Funerals, shops occupy city under siege
Iraqis hoist part of an unexploded missile in front of the Ministry of Information in Baghdad.
Compiled from Times wires
© St. Petersburg Times
published March 30, 2003
BAGHDAD, Iraq -- Wailing and sobbing, black-clad mourners gathered Saturday for a funeral procession amid the wreckage of a Baghdad marketplace where Iraqi officials say dozens of civilians died in a coalition bombing.
Elsewhere, Iraq's Information Ministry building was damaged but not destroyed in a U.S. missile attack before dawn Saturday. Planes were heard over the capital, drawing antiaircraft fire, and the blazes started by authorities to conceal targets were sending darker-than-usual clouds over the city on an otherwise clear day.
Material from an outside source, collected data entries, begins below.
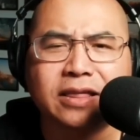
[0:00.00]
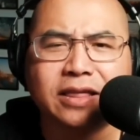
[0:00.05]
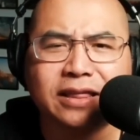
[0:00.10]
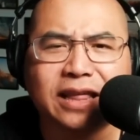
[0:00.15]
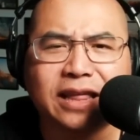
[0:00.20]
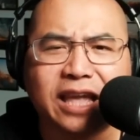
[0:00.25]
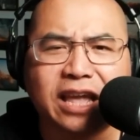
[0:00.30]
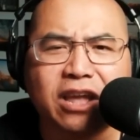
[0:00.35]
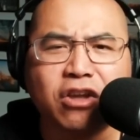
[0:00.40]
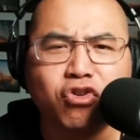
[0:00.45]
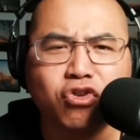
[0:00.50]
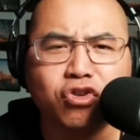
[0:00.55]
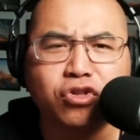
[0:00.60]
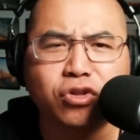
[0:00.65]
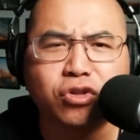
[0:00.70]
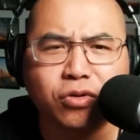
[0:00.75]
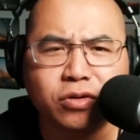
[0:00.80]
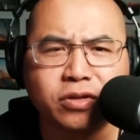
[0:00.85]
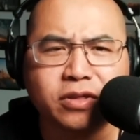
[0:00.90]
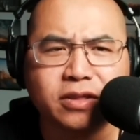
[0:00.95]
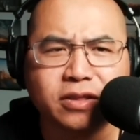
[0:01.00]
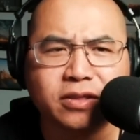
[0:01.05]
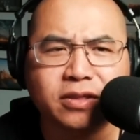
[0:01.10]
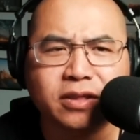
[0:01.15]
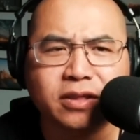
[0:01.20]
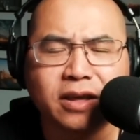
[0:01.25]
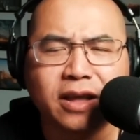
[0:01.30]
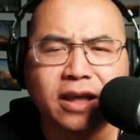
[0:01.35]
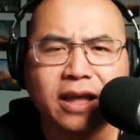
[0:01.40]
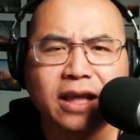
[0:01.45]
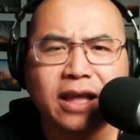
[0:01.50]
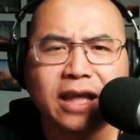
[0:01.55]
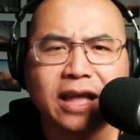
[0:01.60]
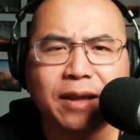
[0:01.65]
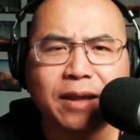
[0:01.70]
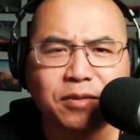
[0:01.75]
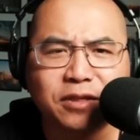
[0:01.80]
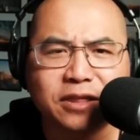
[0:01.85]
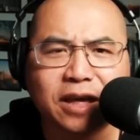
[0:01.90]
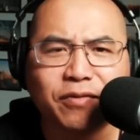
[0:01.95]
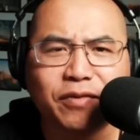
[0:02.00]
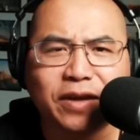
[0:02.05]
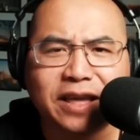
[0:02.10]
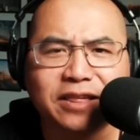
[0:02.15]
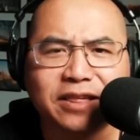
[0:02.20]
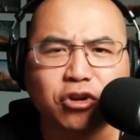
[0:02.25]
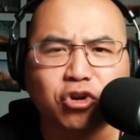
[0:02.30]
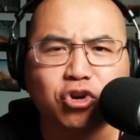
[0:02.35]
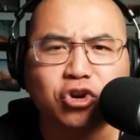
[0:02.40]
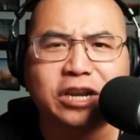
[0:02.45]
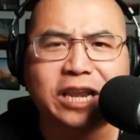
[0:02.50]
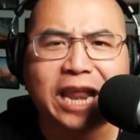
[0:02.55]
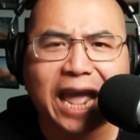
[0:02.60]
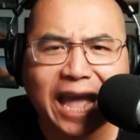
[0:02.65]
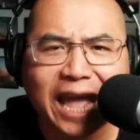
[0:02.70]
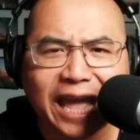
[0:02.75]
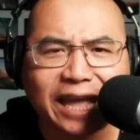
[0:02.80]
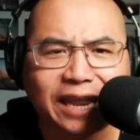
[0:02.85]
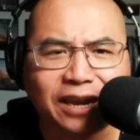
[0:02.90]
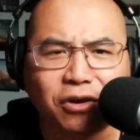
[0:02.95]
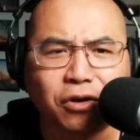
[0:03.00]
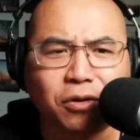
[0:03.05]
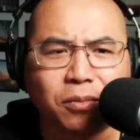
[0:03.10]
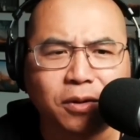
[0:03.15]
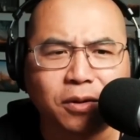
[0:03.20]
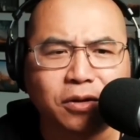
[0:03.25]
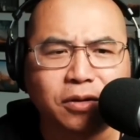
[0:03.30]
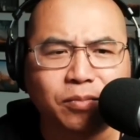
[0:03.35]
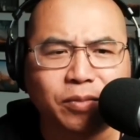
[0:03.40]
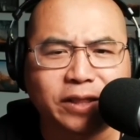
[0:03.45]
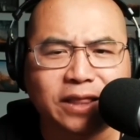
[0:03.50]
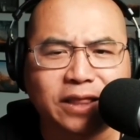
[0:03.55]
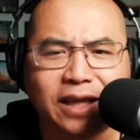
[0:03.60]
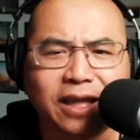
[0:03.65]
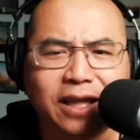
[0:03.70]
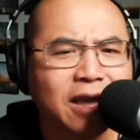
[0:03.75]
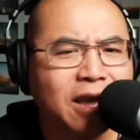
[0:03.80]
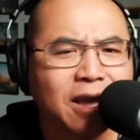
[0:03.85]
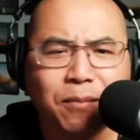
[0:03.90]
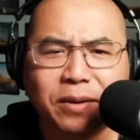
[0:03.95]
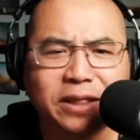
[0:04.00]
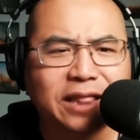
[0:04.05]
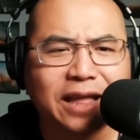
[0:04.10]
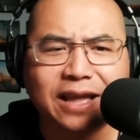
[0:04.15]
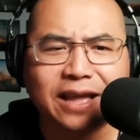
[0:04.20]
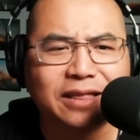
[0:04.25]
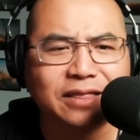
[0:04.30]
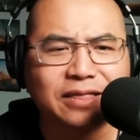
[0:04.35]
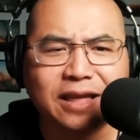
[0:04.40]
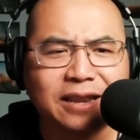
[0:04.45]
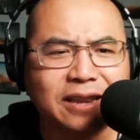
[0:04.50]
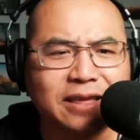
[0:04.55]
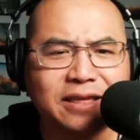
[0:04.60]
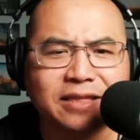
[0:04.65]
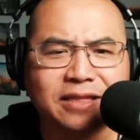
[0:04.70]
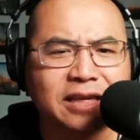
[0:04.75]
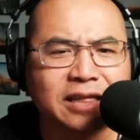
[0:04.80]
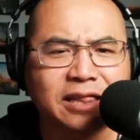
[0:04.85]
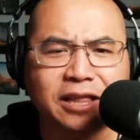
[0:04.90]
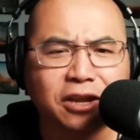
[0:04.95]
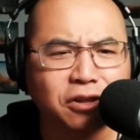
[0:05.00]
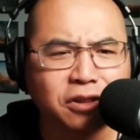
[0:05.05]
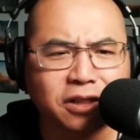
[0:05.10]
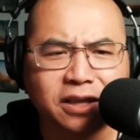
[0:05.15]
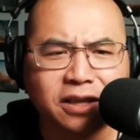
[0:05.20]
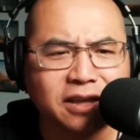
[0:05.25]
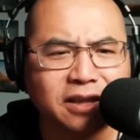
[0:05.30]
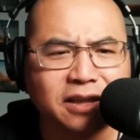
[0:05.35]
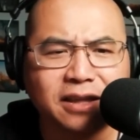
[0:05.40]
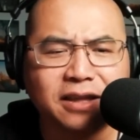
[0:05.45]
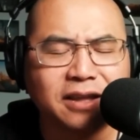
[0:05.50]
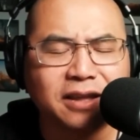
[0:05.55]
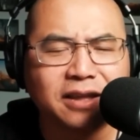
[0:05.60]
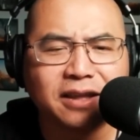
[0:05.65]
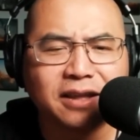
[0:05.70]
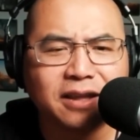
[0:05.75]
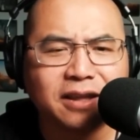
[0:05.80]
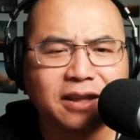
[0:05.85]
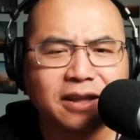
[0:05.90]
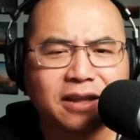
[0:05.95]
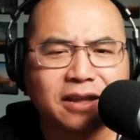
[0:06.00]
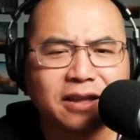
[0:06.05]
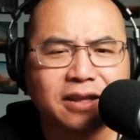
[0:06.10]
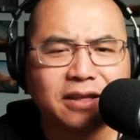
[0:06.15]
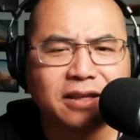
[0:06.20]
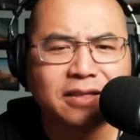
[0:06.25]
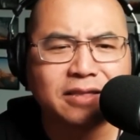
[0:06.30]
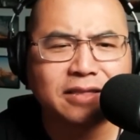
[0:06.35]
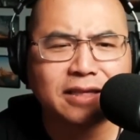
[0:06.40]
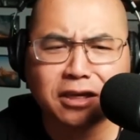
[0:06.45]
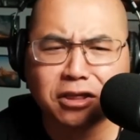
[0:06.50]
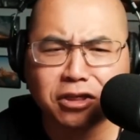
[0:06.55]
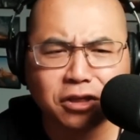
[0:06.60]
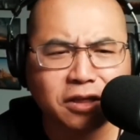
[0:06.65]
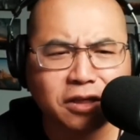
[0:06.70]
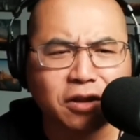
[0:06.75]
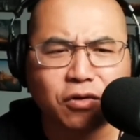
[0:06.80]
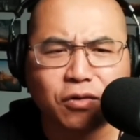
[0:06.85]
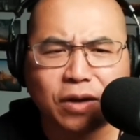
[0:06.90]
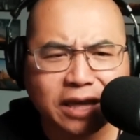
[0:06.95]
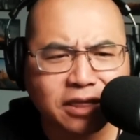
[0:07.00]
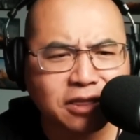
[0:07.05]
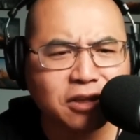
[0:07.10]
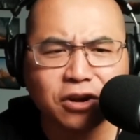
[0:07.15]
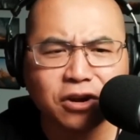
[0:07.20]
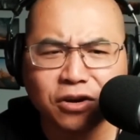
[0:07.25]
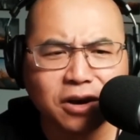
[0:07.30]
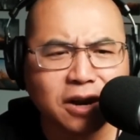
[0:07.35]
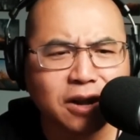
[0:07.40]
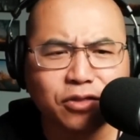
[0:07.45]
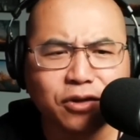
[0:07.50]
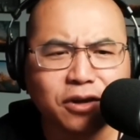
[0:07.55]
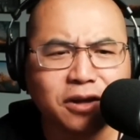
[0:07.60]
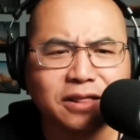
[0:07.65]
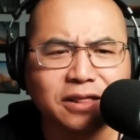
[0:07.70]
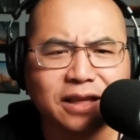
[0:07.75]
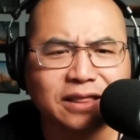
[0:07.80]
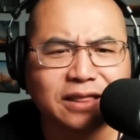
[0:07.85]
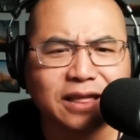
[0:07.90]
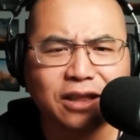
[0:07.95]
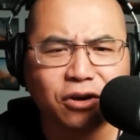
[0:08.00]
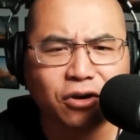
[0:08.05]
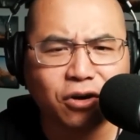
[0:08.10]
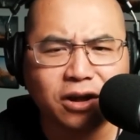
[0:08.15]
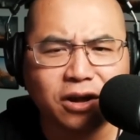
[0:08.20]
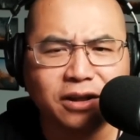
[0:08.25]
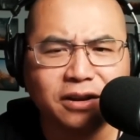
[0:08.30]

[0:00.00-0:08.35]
he like introduces himself as her dad, almost, but then he's clearly sexually harassing her. I thought, like later on,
During daylight operations Saturday, U.S. warplanes dropped six 500-pound laser-guided bombs and nine 500-pound unguided bombs on military vehicles and a command bunker south of Baghdad, said Lt.j.g. Nicole Kratzer, spokeswoman for the USS Kitty Hawk's air wing.
Explosions continued to rock Baghdad late Saturday and early today, many around the southern fringes of the city where the Republican Guard, Saddam Hussein's best trained fighters, is thought to be dug in.
Three-quarters of the allied airstrikes are now going after Republican Guard forces ringing Baghdad, Air Force Brig. Gen. Daniel Darnell said.
Despite the fires and intermittent explosions, Saturday saw the heaviest traffic on the streets of Baghdad since the war broke out. Many shops were open in the commercial districts and thousands of residents were on the streets.
At Al-Nasr market in the working-class district of Shoala, crowds of mourners wailed amid bloodstains and piles of wreckage. Blood-soaked children's slippers sat on the street not far from a crater blasted into the ground.
At the scene of the Friday bombing, women in black chadors were sobbing outside homes where some of the victims lived. Men cried and hugged each other as a funeral procession passed through the market.
Down the road, residents gathered at a Shiite Muslim mosque, crowded around seven wooden coffins draped in blankets. Some of the men stood silently. Others sobbed into trembling hands. In the background, women cried, "Oh God! Oh God!"
Information Minister Mohammed Saeed Sahhaf had said earlier that 58 people were killed -- and many others wounded -- in the market explosion Friday evening. There were conflicting reports, however, on the number of casualties.
Elsewhere Saturday, the Information Ministry remained standing after a Tomahawk cruise missile attack that the U.S. military command said was aimed at the ministry building. But many of the satellite dishes on the roof -- used by foreign TV crews -- were destroyed, and glass from broken windows was strewn in the hallways.
The decision reflected a broader trend as the war moved through its 11th day. With the daunting military challenges still lying between Baghdad and U.S. military units checked in their advance toward the capital, intensified American air power has become essential to maintaining pressure on Hussein and his inner circle of leaders.
Viewed from the ground in Baghdad, the U.S. strategy involves hitting key government targets hard and often enough to try to break the Iraqi leader's iron grip on every aspect of government activity here.
-- Information from the New York Times was used in this report.